During the month of April, we are celebrating one another! Recognizing the women who make up our tribe. They surround us each and every day with text messages or coffee shops dates. It’s a month full of encouragement, joy, and giveaways!
I was sitting at my dining room table last week when I felt my heart ache for just a moment, I thought about those reading our post this month and feeling the sting of “missing out” whenever they had no one to tag in the comments below.
In 2014 I moved from New York to Illinois after my husband and I got married. Quickly we both settled into our new life. I would return to New York and hug the necks of my besties and laugh until all hours of the night.

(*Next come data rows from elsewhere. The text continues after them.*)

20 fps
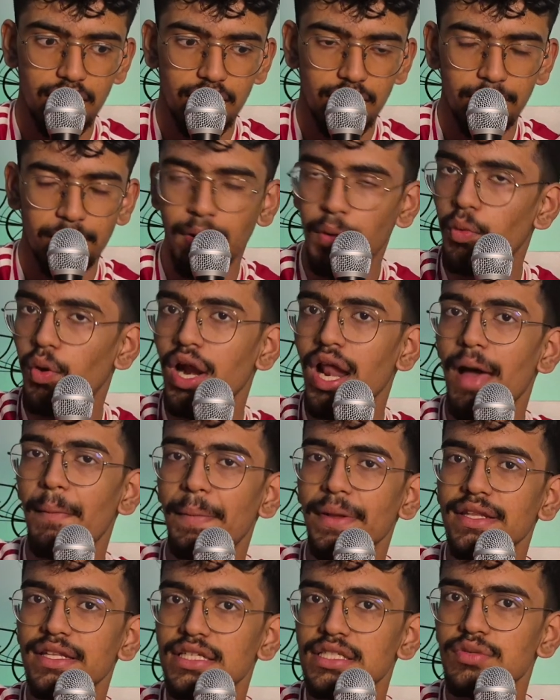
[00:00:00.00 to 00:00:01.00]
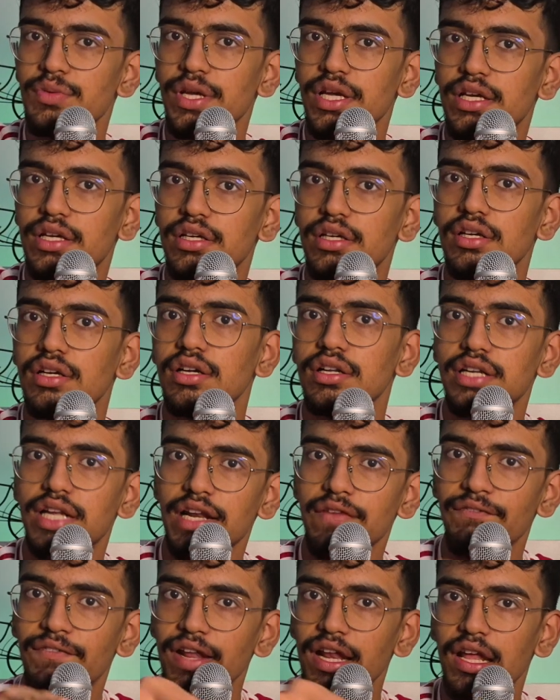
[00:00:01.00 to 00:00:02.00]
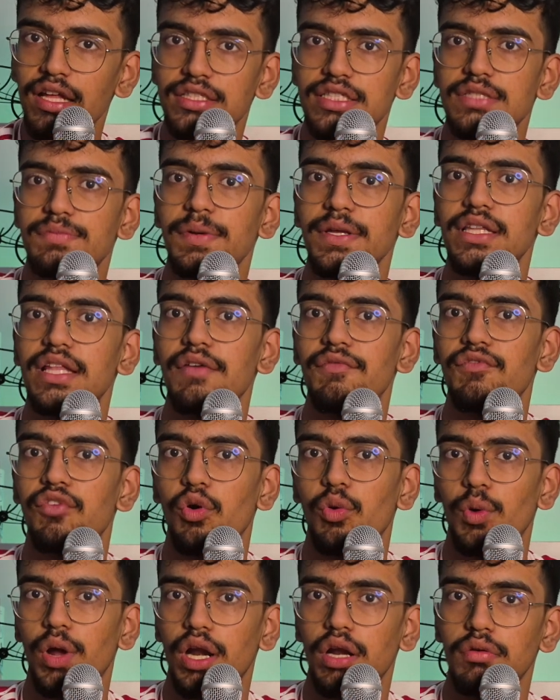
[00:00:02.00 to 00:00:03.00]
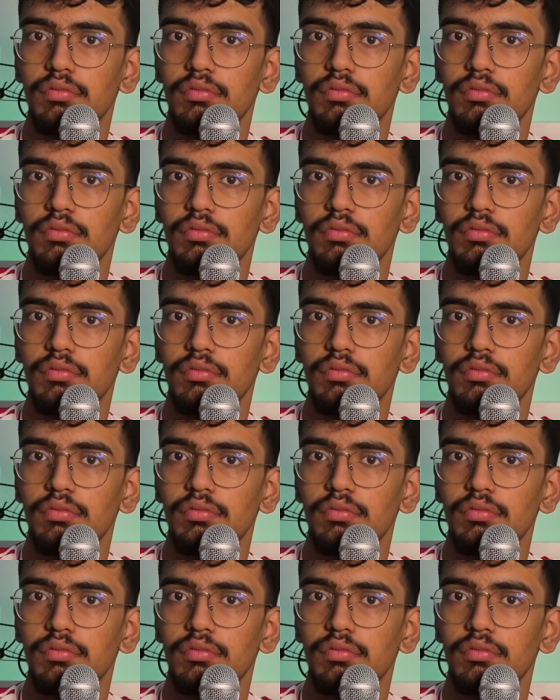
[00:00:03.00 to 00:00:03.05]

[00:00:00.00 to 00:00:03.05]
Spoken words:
But what happened this week? Didn't Villa just beat them 4-1?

Eventually, I had to admit to myself the joy of friendship was only found with those who didn’t seem to share my zip code. I would cry and tell my husband “I wish I was happy here, I wish I felt more at home here.”
Last Spring I traveled back to New York for a wedding for one of my dearest friends. Throughout the weekend there were times I didn’t get the inside joke or reference. When I walked into my friend's house, I realized the picture frames that used to have my face in them had been exchanged for fresh, new and exciting memories.
After departing from lunch the day after her wedding and getting in my rental car to head to the airport, I cried. I actually wept, let’s be real. I clutched the steering wheel and wiped tears from my eyes. I went home and knew I had to make a change. I realized that I had pressed pause on my life in 2014 and spent the next several years reliving memories instead of creating new ones. It was healthy for my friends to build new relationships, they were still investing in me with text messages, cards, and video chats. They understood the importance of living life well with others too.
“Life isn't an Island, you have to have other people in your life.”
― Lauren Conrad
Weeks later I approached a gal in our church and asked her to be my friend. We had worked together on a couple of church projects and sang on the praise team with one another, but I had never intentionally gone out of my way to hang out with her.
When I say I asked her to be my friend, I actually begged her to be friends and 100% cried whenever I asked her to hang out with me. In just a short amount of time, Rachael became one of my closest friends.
God is right on the other side of loneliness, patiently waiting to fill the void.
Social media is so cool, I love getting to keep in touch and double tap my friend's cute pictures. But has a double tap on Instagram every hurt your heart? When you see a party you weren’t invited to or maybe a girls night that didn’t seem to have enough room for you. A text message no one responded to in a group message.
Social media can also create unrealistic expectations for your friendships. Social media can creep into your mind and make you think “I never get pictures with my friends, are they embarrassed by me” or “maybe they don’t like me that's why they never ask for a picture together.”
We start to compare ourselves and then we build walls up around us because we become so afraid of getting hurt that we try and act like it doesn’t matter. Can I tell you it’s okay if you feel lonely? It’s okay if you feel insecure and afraid to let another friend into your life who may walk away.
Okay, now that we know our feelings are real let’s remind ourselves that they are not always true.
Girl, you are WONDERFUL, the Bible actually says so! “I am fearfully and wonderfully made: marvelous are thy works."
When I opened up my heart and reached out to Jesus, He helped me turn to the next chapter in my life. I still text and chat with my friends from NY, and whenever I visit I do just that, I visit. I no longer live in a state of mind that my past memories are better. Instead, I am living life in this chapter, God brought me a wonderful friend. She carried me through one of the darkest times in my life, literally pushing me forward. Just a few nights ago, she held me as I cried out to God for direction, while she prayed protection over my husband and I.
If you are in a place at your life right now where you feel alone, I encourage you to reach out. Even if you are an introvert like me ;) reach out. Read our captions this month and find people near you who fit those descriptions and ask them out to coffee or plan a shopping date.
You are enough, now go out there and build your tribe!